(Records from a dataset)

=====

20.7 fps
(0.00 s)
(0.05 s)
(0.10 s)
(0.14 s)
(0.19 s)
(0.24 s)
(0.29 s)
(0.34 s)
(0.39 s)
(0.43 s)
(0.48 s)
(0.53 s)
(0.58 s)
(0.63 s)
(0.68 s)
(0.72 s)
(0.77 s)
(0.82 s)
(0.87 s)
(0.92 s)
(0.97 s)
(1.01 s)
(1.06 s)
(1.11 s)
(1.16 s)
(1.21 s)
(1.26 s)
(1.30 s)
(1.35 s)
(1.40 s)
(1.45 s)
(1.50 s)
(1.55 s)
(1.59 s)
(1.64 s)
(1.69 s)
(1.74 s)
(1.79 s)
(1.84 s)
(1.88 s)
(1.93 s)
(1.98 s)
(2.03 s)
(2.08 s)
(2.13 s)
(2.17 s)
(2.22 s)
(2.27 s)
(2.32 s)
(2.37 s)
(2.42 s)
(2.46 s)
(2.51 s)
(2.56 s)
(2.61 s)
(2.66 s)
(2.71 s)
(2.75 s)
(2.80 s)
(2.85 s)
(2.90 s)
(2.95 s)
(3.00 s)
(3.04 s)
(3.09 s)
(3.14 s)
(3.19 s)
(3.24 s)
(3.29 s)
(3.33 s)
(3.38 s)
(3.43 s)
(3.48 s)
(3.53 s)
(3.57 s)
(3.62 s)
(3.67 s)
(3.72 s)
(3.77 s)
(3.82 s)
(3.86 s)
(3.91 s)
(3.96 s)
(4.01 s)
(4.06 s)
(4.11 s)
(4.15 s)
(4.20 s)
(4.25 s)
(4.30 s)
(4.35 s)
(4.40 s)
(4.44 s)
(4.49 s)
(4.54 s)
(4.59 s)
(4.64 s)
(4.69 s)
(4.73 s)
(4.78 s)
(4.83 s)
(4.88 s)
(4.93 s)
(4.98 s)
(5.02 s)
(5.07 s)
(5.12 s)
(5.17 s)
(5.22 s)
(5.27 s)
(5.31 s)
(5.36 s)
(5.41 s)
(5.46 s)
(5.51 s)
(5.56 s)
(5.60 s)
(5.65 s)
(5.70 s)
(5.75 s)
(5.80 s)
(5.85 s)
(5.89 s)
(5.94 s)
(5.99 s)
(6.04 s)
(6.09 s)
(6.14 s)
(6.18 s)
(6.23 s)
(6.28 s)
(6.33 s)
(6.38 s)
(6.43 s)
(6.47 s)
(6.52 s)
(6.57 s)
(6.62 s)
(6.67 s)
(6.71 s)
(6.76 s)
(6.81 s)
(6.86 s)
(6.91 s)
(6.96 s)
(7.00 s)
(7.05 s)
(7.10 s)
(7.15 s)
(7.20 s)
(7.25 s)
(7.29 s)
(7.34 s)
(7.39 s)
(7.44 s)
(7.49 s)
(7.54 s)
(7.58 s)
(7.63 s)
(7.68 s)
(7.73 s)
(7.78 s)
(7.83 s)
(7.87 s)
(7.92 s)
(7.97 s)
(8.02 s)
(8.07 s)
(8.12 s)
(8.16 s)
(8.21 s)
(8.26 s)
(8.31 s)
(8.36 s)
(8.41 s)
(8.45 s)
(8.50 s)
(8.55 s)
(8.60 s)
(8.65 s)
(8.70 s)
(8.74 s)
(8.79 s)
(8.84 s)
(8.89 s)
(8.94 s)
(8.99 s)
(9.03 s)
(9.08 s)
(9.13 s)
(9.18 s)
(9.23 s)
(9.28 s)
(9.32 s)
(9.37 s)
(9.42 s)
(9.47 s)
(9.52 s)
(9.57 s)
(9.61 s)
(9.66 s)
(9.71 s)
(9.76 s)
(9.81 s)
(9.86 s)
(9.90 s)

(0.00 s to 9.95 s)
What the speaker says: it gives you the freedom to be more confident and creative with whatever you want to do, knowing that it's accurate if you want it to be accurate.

=====

### [WHAT IS EXPECTED]
Print every line you see above, exactly as written.

### [SOLUTION]
20.7 fps
(0.00 s)
(0.05 s)
(0.10 s)
(0.14 s)
(0.19 s)
(0.24 s)
(0.29 s)
(0.34 s)
(0.39 s)
(0.43 s)
(0.48 s)
(0.53 s)
(0.58 s)
(0.63 s)
(0.68 s)
(0.72 s)
(0.77 s)
(0.82 s)
(0.87 s)
(0.92 s)
(0.97 s)
(1.01 s)
(1.06 s)
(1.11 s)
(1.16 s)
(1.21 s)
(1.26 s)
(1.30 s)
(1.35 s)
(1.40 s)
(1.45 s)
(1.50 s)
(1.55 s)
(1.59 s)
(1.64 s)
(1.69 s)
(1.74 s)
(1.79 s)
(1.84 s)
(1.88 s)
(1.93 s)
(1.98 s)
(2.03 s)
(2.08 s)
(2.13 s)
(2.17 s)
(2.22 s)
(2.27 s)
(2.32 s)
(2.37 s)
(2.42 s)
(2.46 s)
(2.51 s)
(2.56 s)
(2.61 s)
(2.66 s)
(2.71 s)
(2.75 s)
(2.80 s)
(2.85 s)
(2.90 s)
(2.95 s)
(3.00 s)
(3.04 s)
(3.09 s)
(3.14 s)
(3.19 s)
(3.24 s)
(3.29 s)
(3.33 s)
(3.38 s)
(3.43 s)
(3.48 s)
(3.53 s)
(3.57 s)
(3.62 s)
(3.67 s)
(3.72 s)
(3.77 s)
(3.82 s)
(3.86 s)
(3.91 s)
(3.96 s)
(4.01 s)
(4.06 s)
(4.11 s)
(4.15 s)
(4.20 s)
(4.25 s)
(4.30 s)
(4.35 s)
(4.40 s)
(4.44 s)
(4.49 s)
(4.54 s)
(4.59 s)
(4.64 s)
(4.69 s)
(4.73 s)
(4.78 s)
(4.83 s)
(4.88 s)
(4.93 s)
(4.98 s)
(5.02 s)
(5.07 s)
(5.12 s)
(5.17 s)
(5.22 s)
(5.27 s)
(5.31 s)
(5.36 s)
(5.41 s)
(5.46 s)
(5.51 s)
(5.56 s)
(5.60 s)
(5.65 s)
(5.70 s)
(5.75 s)
(5.80 s)
(5.85 s)
(5.89 s)
(5.94 s)
(5.99 s)
(6.04 s)
(6.09 s)
(6.14 s)
(6.18 s)
(6.23 s)
(6.28 s)
(6.33 s)
(6.38 s)
(6.43 s)
(6.47 s)
(6.52 s)
(6.57 s)
(6.62 s)
(6.67 s)
(6.71 s)
(6.76 s)
(6.81 s)
(6.86 s)
(6.91 s)
(6.96 s)
(7.00 s)
(7.05 s)
(7.10 s)
(7.15 s)
(7.20 s)
(7.25 s)
(7.29 s)
(7.34 s)
(7.39 s)
(7.44 s)
(7.49 s)
(7.54 s)
(7.58 s)
(7.63 s)
(7.68 s)
(7.73 s)
(7.78 s)
(7.83 s)
(7.87 s)
(7.92 s)
(7.97 s)
(8.02 s)
(8.07 s)
(8.12 s)
(8.16 s)
(8.21 s)
(8.26 s)
(8.31 s)
(8.36 s)
(8.41 s)
(8.45 s)
(8.50 s)
(8.55 s)
(8.60 s)
(8.65 s)
(8.70 s)
(8.74 s)
(8.79 s)
(8.84 s)
(8.89 s)
(8.94 s)
(8.99 s)
(9.03 s)
(9.08 s)
(9.13 s)
(9.18 s)
(9.23 s)
(9.28 s)
(9.32 s)
(9.37 s)
(9.42 s)
(9.47 s)
(9.52 s)
(9.57 s)
(9.61 s)
(9.66 s)
(9.71 s)
(9.76 s)
(9.81 s)
(9.86 s)
(9.90 s)

(0.00 s to 9.95 s)
What the speaker says: it gives you the freedom to be more confident and creative with whatever you want to do, knowing that it's accurate if you want it to be accurate.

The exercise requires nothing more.